That was solved recently when I bought an Amiga 1000 on eBay. This is the long-overdue story about how I restored, fixed, and upgraded it and my future plans. If you’re the rabbit hole type, I added as many links and references as I could so you can dive deeper into the Amiga world. I hope you enjoy reading it.

My Amiga 1000 arrives in the mail

Unpacking and first tests

I got the machine from Germany, as-was, untested, and with no keyboard (later, I bought a keyboard from another deal).
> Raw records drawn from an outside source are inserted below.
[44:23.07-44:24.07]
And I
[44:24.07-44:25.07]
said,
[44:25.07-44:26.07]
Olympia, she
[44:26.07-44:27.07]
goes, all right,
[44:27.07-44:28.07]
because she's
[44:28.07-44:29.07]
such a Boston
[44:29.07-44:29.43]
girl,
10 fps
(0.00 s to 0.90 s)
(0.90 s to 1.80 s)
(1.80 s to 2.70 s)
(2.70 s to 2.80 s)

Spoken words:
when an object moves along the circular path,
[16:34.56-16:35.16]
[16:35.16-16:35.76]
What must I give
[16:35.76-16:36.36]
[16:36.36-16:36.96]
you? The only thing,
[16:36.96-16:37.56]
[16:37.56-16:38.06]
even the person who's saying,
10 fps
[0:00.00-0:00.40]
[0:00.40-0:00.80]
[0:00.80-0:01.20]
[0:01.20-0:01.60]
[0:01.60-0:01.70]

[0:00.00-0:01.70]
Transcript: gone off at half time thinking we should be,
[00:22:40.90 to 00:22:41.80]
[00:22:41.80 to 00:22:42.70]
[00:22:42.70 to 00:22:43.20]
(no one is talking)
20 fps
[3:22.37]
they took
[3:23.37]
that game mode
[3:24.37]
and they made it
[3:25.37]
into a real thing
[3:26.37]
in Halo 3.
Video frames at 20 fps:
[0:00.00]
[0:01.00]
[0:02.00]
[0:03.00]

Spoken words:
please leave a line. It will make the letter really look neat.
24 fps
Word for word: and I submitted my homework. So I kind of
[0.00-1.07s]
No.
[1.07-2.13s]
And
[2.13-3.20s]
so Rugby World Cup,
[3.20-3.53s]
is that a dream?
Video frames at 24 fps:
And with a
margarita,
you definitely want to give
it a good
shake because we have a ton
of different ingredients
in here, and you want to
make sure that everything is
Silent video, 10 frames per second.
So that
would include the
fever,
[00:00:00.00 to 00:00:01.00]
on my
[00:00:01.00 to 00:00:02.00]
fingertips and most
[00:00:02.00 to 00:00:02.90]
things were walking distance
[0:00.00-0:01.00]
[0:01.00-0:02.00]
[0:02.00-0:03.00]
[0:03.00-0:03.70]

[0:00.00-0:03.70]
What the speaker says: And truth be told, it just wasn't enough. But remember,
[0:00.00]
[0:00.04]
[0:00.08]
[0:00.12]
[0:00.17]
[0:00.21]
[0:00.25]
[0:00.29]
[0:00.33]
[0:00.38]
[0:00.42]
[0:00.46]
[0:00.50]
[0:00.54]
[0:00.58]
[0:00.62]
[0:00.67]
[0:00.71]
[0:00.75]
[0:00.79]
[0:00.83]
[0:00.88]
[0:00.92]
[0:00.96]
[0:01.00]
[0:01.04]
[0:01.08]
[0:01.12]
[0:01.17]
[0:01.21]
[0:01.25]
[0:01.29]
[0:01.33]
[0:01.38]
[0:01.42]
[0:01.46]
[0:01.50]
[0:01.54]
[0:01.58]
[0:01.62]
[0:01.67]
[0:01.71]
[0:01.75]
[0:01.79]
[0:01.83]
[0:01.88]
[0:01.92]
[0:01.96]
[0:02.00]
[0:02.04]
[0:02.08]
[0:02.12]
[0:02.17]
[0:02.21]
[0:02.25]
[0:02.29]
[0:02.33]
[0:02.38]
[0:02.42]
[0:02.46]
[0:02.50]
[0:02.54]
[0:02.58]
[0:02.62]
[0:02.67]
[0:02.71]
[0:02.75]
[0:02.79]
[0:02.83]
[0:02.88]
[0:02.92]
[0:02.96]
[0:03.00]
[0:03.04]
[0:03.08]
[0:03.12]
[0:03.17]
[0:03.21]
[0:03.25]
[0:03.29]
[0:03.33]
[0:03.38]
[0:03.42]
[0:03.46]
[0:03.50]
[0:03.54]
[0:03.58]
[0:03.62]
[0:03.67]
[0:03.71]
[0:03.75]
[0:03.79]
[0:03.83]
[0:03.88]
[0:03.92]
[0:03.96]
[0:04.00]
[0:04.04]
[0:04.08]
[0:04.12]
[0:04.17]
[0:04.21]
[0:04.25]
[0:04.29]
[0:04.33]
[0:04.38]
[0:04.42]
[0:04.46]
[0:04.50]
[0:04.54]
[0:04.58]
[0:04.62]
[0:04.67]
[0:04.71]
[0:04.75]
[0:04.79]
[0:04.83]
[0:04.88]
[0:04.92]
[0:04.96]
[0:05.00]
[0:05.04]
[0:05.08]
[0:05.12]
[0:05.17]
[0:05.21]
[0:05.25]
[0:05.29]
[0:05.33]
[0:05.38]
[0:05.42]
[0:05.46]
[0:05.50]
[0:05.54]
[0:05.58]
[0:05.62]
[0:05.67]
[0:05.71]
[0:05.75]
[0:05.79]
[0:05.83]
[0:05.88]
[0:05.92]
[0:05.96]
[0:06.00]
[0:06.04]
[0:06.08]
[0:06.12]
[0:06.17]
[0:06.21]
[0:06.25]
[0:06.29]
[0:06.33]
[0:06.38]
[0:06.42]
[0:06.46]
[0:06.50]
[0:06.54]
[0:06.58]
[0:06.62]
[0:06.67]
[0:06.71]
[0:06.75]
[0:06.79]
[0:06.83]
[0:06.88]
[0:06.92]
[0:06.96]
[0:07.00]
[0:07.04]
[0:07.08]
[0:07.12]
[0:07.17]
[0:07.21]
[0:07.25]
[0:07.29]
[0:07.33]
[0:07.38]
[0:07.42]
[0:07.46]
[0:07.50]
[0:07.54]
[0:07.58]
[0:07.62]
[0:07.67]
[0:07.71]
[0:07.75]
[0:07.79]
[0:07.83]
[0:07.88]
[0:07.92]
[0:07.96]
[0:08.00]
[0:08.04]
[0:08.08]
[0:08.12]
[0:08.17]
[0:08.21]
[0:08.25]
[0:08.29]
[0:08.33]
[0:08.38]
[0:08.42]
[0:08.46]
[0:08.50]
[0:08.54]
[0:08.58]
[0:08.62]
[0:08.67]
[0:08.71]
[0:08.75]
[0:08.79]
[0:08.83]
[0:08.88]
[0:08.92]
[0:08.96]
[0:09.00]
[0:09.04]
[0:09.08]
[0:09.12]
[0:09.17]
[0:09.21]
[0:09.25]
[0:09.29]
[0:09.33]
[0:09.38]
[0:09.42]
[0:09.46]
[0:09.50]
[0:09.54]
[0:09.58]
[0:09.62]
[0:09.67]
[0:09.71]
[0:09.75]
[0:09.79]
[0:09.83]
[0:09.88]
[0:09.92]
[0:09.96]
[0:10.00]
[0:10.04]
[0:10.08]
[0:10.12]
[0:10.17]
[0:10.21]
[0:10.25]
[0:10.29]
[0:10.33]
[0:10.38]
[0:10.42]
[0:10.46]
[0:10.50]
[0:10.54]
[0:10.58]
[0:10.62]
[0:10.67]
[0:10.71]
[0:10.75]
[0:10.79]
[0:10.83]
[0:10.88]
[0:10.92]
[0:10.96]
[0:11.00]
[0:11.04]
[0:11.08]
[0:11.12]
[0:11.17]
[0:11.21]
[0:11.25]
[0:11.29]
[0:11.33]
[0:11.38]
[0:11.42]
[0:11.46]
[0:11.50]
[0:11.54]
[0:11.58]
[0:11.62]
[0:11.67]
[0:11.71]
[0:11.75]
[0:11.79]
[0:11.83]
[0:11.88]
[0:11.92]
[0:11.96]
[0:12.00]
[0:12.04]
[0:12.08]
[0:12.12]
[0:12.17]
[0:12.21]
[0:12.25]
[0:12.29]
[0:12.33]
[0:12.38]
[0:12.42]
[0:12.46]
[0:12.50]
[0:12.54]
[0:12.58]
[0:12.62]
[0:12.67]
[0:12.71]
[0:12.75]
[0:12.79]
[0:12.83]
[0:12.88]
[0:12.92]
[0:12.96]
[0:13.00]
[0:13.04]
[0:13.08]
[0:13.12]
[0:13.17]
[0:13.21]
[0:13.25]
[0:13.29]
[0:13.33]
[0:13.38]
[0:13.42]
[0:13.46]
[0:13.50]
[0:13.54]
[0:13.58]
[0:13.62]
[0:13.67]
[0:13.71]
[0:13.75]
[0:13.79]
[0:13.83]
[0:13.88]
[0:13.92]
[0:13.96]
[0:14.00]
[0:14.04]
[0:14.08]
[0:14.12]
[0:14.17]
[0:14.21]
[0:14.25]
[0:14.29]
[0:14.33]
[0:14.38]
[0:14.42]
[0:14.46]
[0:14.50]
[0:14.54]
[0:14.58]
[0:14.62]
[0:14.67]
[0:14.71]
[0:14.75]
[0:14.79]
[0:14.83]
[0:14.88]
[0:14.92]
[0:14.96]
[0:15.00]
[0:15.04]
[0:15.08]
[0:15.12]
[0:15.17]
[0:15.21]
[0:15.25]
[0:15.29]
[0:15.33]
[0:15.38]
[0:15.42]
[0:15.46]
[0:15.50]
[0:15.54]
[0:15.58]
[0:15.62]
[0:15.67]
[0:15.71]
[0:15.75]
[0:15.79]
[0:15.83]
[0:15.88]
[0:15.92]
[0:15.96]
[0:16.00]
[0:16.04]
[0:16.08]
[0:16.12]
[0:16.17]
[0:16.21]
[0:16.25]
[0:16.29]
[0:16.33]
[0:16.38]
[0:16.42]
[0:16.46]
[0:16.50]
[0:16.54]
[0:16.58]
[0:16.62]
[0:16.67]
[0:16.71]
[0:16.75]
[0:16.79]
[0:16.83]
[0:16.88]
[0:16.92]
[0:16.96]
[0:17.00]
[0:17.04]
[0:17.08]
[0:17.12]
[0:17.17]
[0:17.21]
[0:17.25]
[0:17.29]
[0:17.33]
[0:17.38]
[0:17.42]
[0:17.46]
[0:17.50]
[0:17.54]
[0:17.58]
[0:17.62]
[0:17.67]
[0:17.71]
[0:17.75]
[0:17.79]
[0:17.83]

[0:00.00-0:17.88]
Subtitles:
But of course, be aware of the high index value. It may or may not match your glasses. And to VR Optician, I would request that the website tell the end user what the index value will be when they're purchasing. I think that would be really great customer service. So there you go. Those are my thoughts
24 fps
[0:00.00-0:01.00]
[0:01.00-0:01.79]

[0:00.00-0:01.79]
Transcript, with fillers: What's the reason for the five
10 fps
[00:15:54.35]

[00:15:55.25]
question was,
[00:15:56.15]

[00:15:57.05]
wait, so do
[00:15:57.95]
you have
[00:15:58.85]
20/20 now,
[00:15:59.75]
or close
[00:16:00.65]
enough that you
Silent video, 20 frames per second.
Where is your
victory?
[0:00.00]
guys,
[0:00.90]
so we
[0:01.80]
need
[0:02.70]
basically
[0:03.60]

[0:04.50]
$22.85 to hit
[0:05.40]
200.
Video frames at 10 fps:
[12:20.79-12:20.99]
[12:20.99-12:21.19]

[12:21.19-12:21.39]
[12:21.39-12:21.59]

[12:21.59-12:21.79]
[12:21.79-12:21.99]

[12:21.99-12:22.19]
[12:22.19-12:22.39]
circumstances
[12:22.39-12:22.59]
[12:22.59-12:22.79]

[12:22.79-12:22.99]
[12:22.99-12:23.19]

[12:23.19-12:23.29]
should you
The whole thing cost me around 400 euros, a bargain considering other A1000 deals out there now, but there was a good chance that it had hardware issues, which I’d be OK with; they’d be within the scope of my restoration plan.

Who is Franz Barta??

The first thing that caught my attention was the label, which read “Eigentümer (owner): Franz Barta”. If I had to guess, this Amiga belonged to some organization, maybe a school or a company, and the computer was assigned to Franz. I tried using my Google-fu to learn more about Franz Barta but had no luck.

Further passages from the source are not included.